# Task requirements
Print out all of the records exactly; no picture belongs in the result.

Dataset entries
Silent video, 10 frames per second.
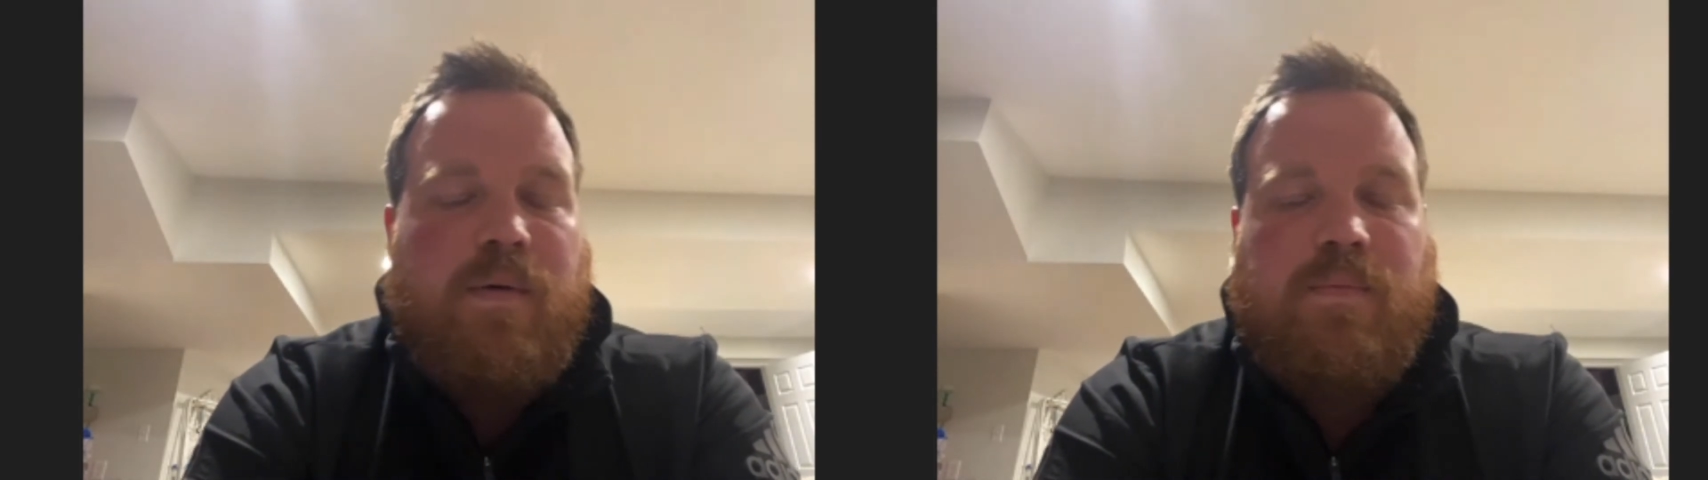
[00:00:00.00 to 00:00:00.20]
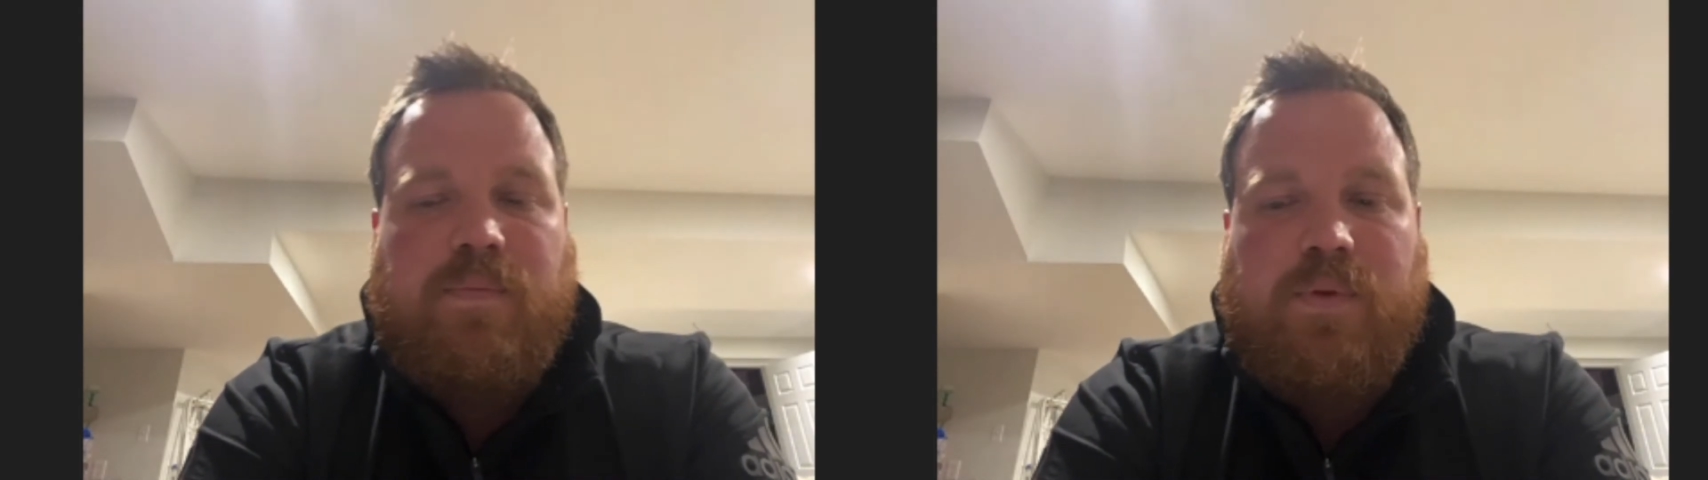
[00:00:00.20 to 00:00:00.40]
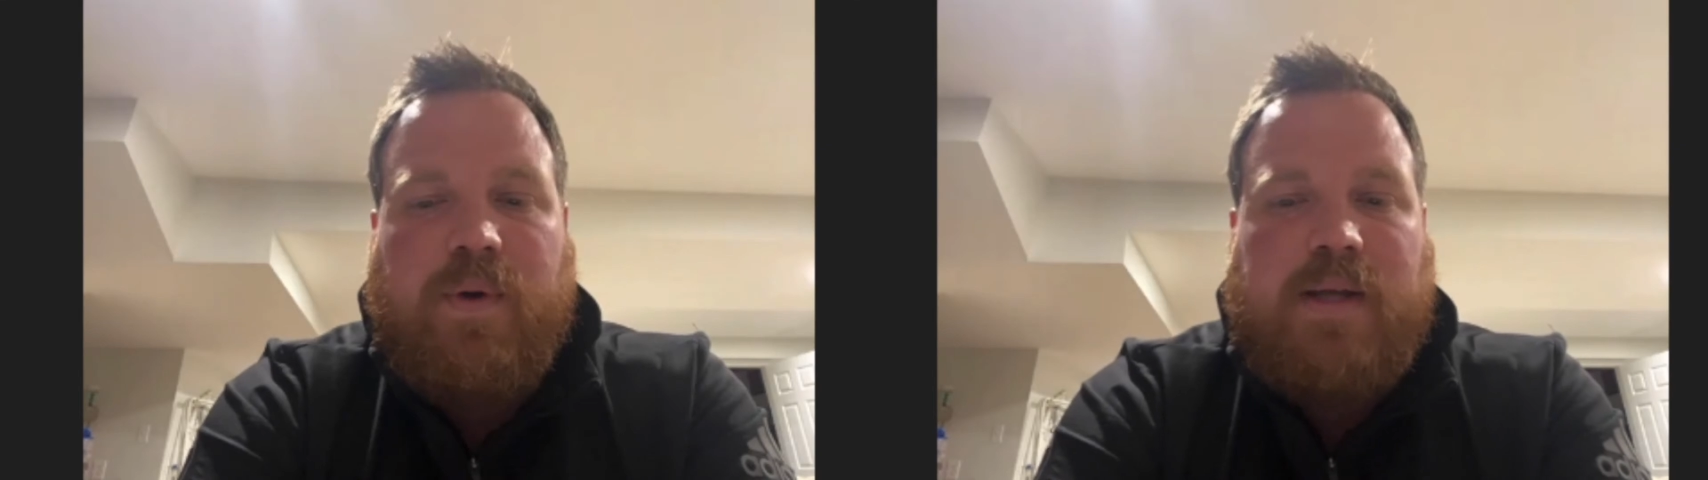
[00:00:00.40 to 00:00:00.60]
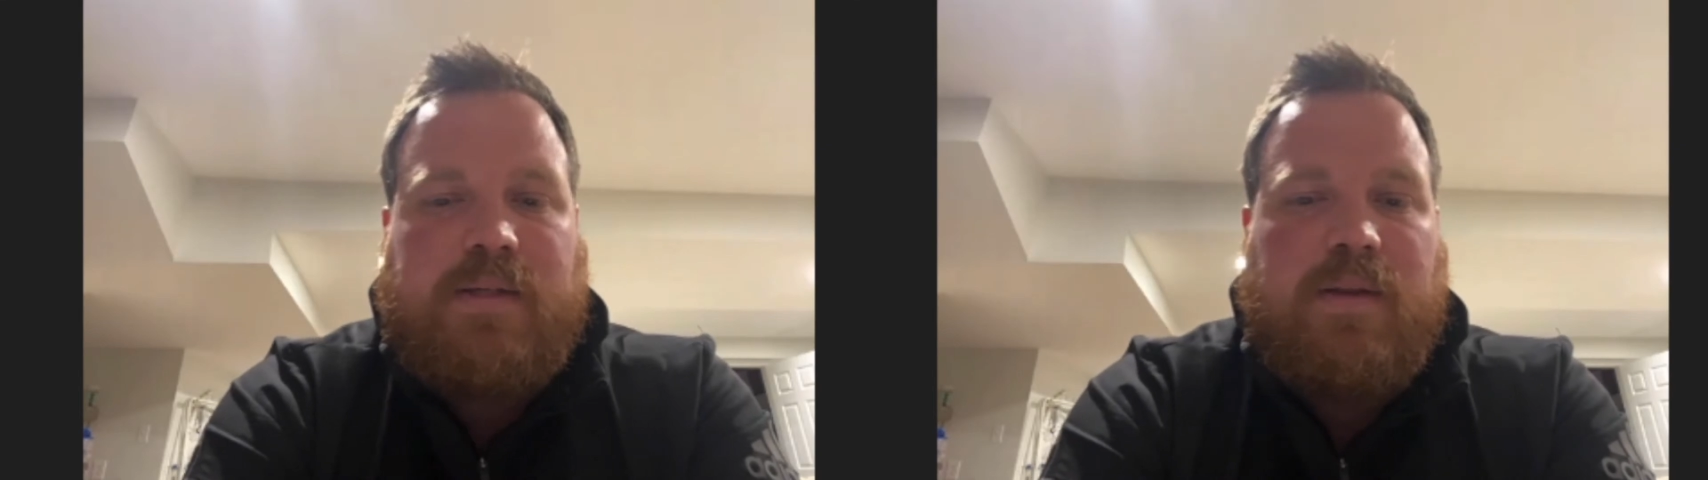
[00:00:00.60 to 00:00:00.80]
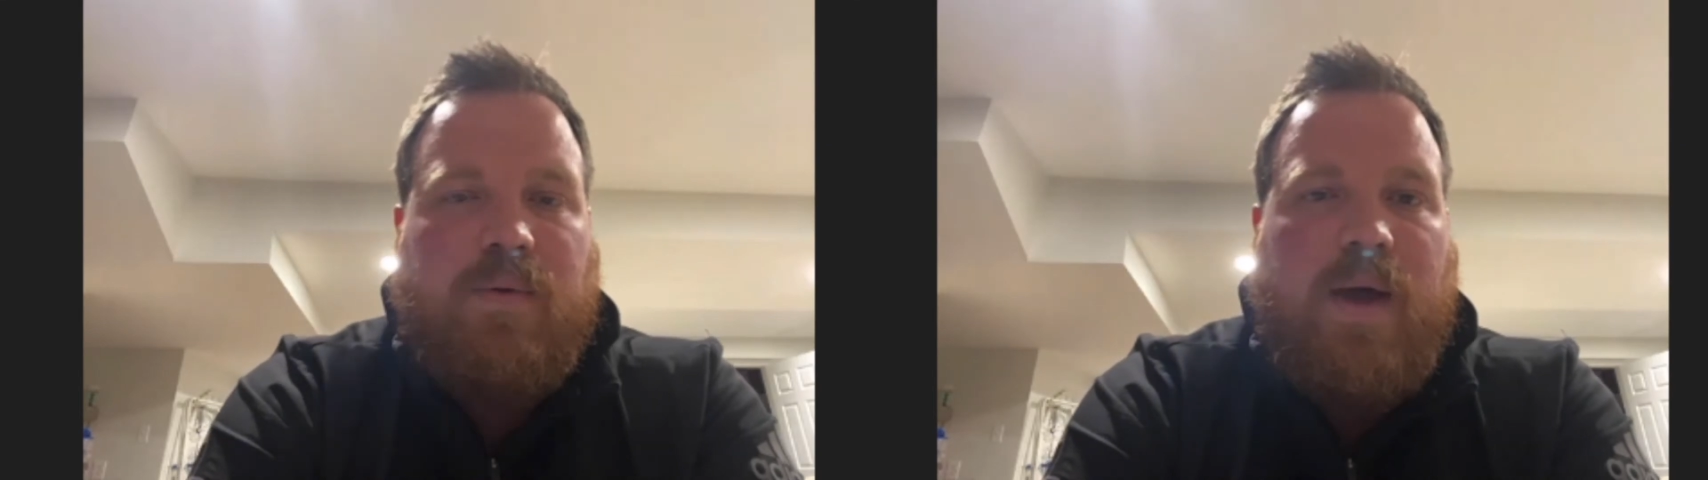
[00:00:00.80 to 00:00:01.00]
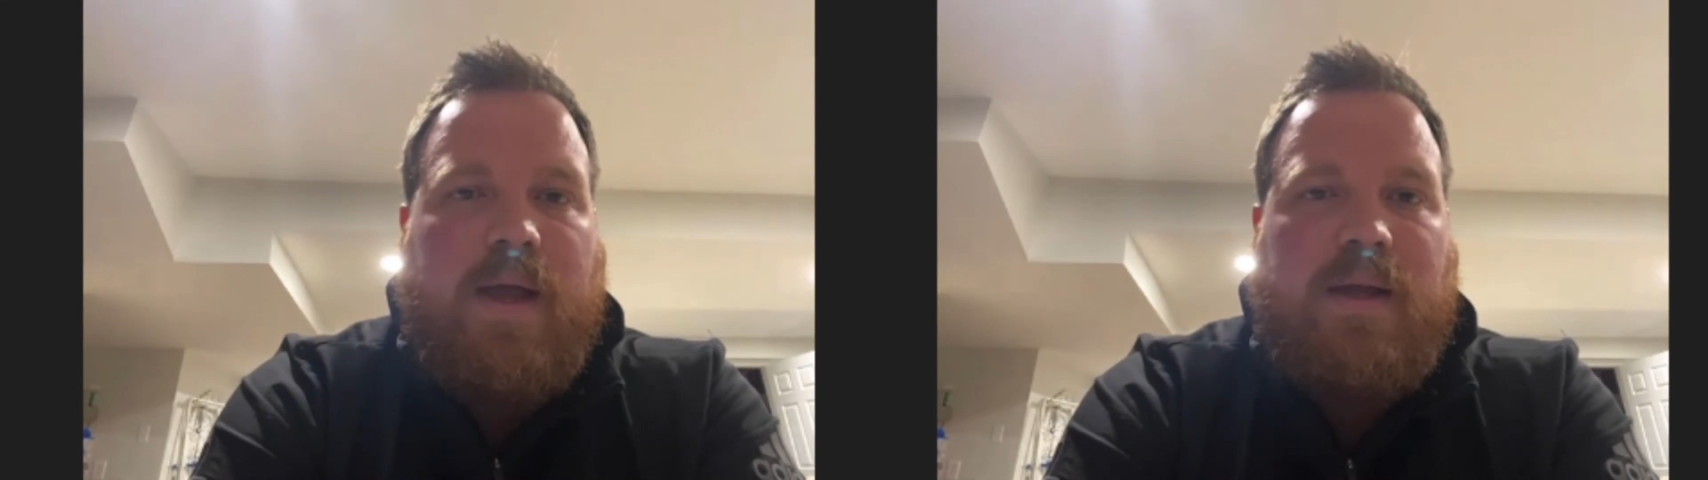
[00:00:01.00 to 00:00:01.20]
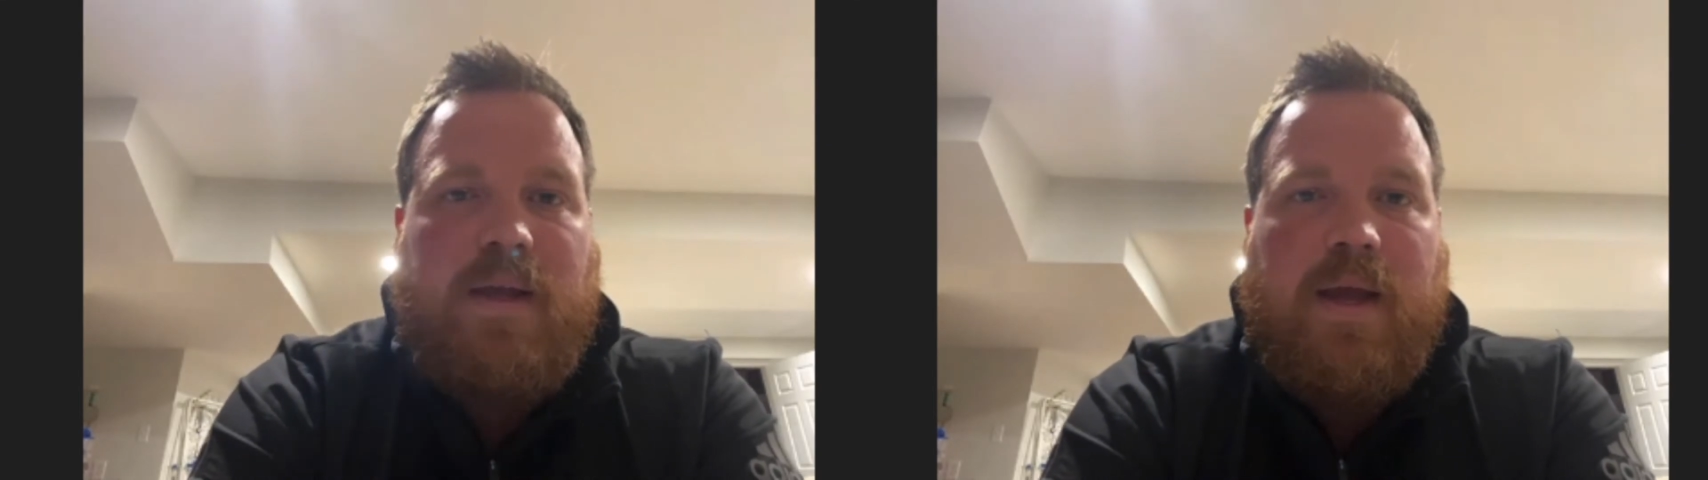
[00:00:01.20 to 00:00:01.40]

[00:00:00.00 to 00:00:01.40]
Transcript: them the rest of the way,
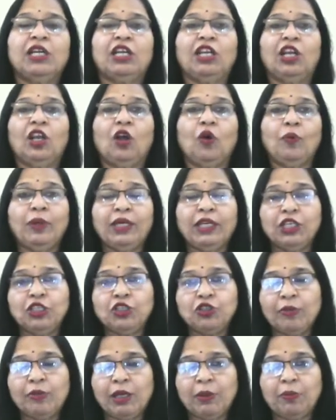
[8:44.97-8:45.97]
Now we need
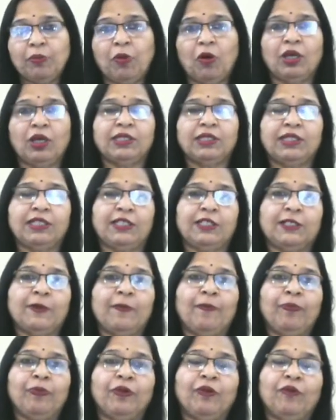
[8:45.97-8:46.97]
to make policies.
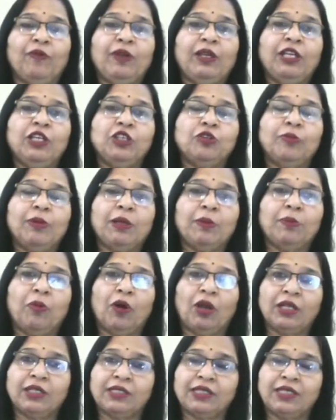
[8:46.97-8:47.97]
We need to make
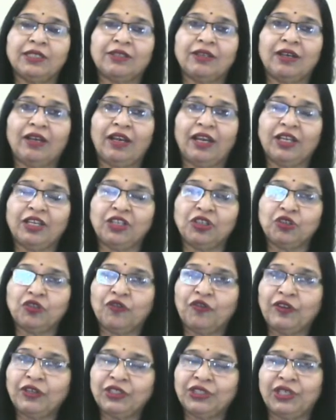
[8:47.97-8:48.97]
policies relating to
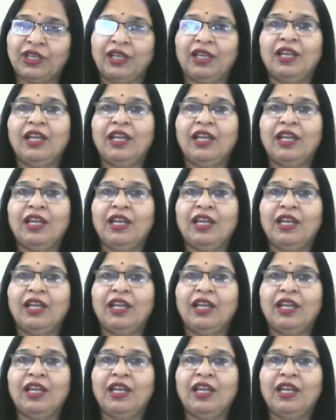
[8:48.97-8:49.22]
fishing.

# Output of the exercise
Silent video, 10 frames per second.
[00:00:00.00 to 00:00:00.20]
[00:00:00.20 to 00:00:00.40]
[00:00:00.40 to 00:00:00.60]
[00:00:00.60 to 00:00:00.80]
[00:00:00.80 to 00:00:01.00]
[00:00:01.00 to 00:00:01.20]
[00:00:01.20 to 00:00:01.40]

[00:00:00.00 to 00:00:01.40]
Transcript: them the rest of the way,
[8:44.97-8:45.97]
Now we need
[8:45.97-8:46.97]
to make policies.
[8:46.97-8:47.97]
We need to make
[8:47.97-8:48.97]
policies relating to
[8:48.97-8:49.22]
fishing.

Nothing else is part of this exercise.